2) The second line of research of WP4 focuses and the theoretical and empirical investigation of “market resilience” to flash crashes in presence of HFT. A significant aspect of analysing financial stability relates to the nonlinear dynamics of the financial system. Nonlinear systems can exhibit very large changes in behaviour as a result of very small alterations of key parameters or variables. In particular Lo (2017) in his book “Adaptive Markets Financial Evolution at the Speed of Thought”, by reconciling the fragility of financial markets with market efficiency and rational expectation, provide insights on when nonlinearities may play a crucial role in financial markets (see also Brennan, Lo 2014, and Dindo and Massari, 2017, for preliminary formal applications of these ideas). Nonlinearities may be crucial in presence of HFT which link different stock exchanges. A liquidity shock on one venue, that might have gone unnoticed if there were one large centralized exchange, can instead affect prices when the venue is a separate exchange. In normal times, the aberrant price would quickly disappear as cross-trading-venue HFT would profit from buying low and sell high, and thus provide the needed liquidity. However, in stressed markets their capital may be limited, or the traders themselves may start to doubt the prices (as happened during the Flash Crash of May, 2010) and refrain from the arbitrage trade. Institutional investors then start to mistrust valuations across the board, high frequency traders no longer contribute to liquidity provision, and price divergence across trading venues worsen. The shock is transmitted through the network, and its effects are reinforced by a positive feedback. More shallow markets may increase the possibility of the feedback mechanism and therefore systemic risk, and vice versa. This line of research of WP4 will investigate this theoretical venues. We aim at providing a formal model for the occurrence of flash trading as triggered by liquidity shocks in markets populated by heterogeneous HFTs with different institutional characteristics and capital capacity. From the empirical perspective, we will focus on the spillover effects of flash crashes and on the time that the different markets take to recover, i.e. on market resilience, and on the causes of differences in “resilience” across the different markets.

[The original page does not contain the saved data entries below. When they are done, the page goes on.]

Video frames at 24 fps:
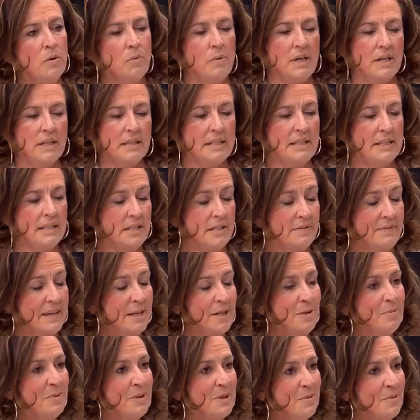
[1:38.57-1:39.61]
Well, in the
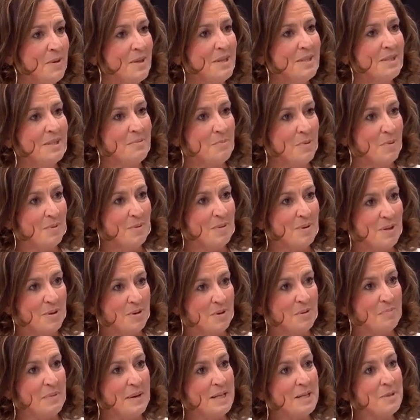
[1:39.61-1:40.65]
developing world, I'm probably
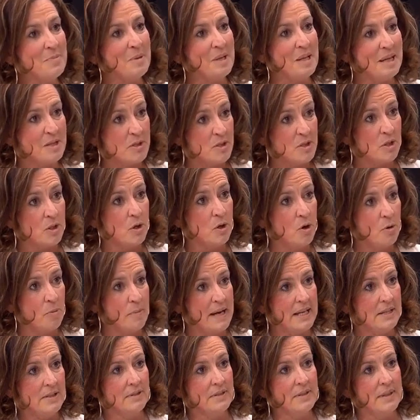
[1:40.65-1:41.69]
not best placed to
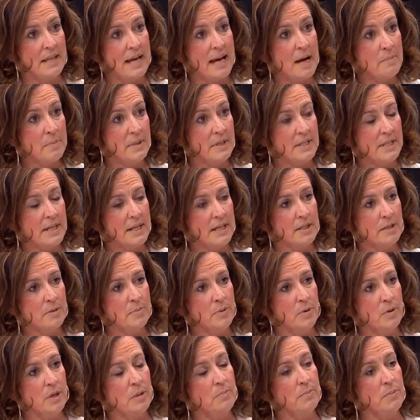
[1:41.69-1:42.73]
comment on that particular
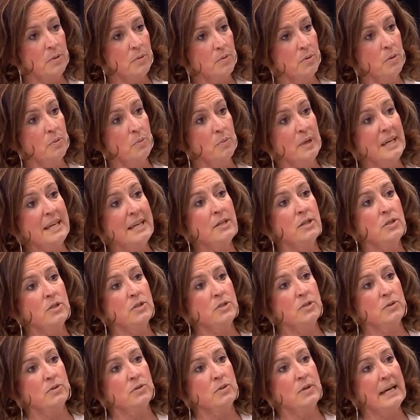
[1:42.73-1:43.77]
point, but what we can
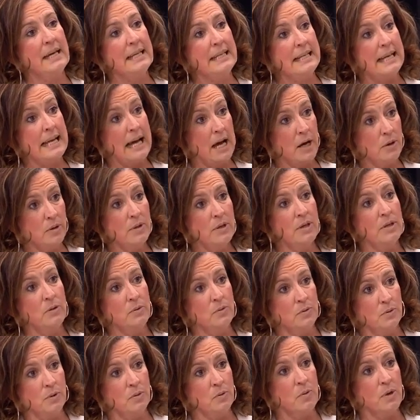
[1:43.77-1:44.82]
do in our
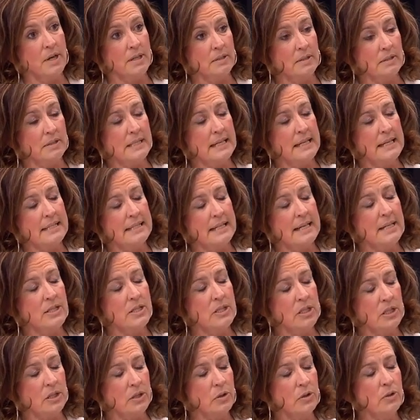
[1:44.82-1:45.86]
own world is
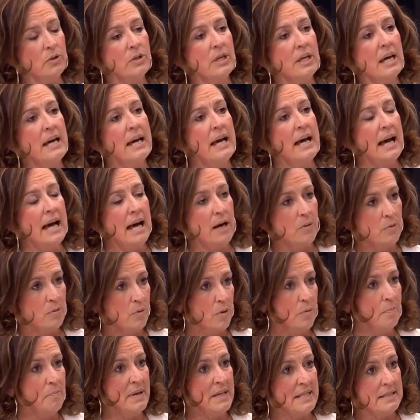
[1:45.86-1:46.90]
actually look at
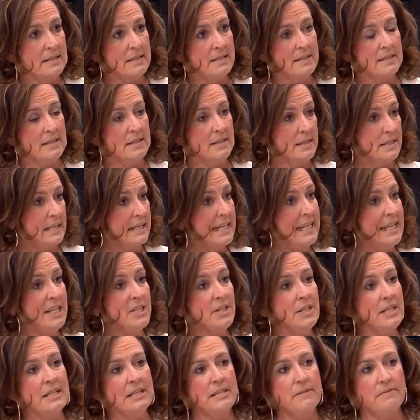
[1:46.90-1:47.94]
what businesses and
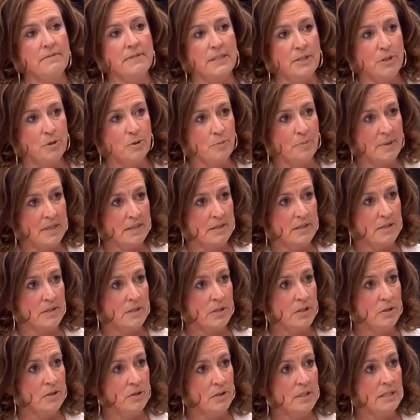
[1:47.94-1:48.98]
each individual business
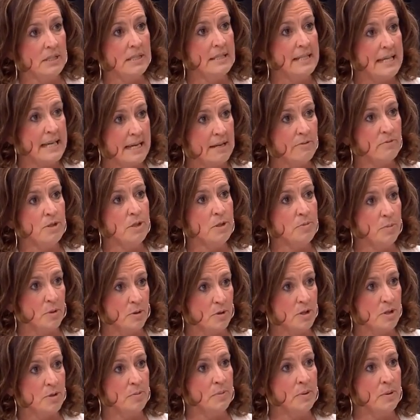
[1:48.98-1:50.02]
can do to take
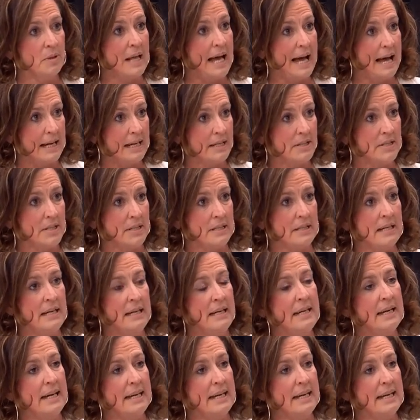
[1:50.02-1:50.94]
responsible action.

3) The third line of WP4 focuses on accounting for interdependence among variables and the implications for systemic risk and, in particular, on the estimation of a financial networks with tools and methods commonly adopted in spatial statistics. In particular, the aim is to propose a new concept for measuring, forecasting, and managing systemic risk in presence of linkages among financial markets, monetary policy instruments, and sovereign debt in a coherent and encompassing setting. This line of research aims at developing an innovative and multidisciplinary approach to reinterpret these concepts. The main idea is to integrate econometric tools with network theory. This is a new methodological approach in this area. Models estimated using econometric methods are usually compared with the power of neural networks (Fioramanti, 2008) and networks are appreciated for their ability to model and forecast many non-linear and complex problems (Christakis, Barbaris and Spentzos, 2011).
 
This line of research works on the synergy between econometric estimations and network building up a toy procedure that shall be an added value also in other areas of research.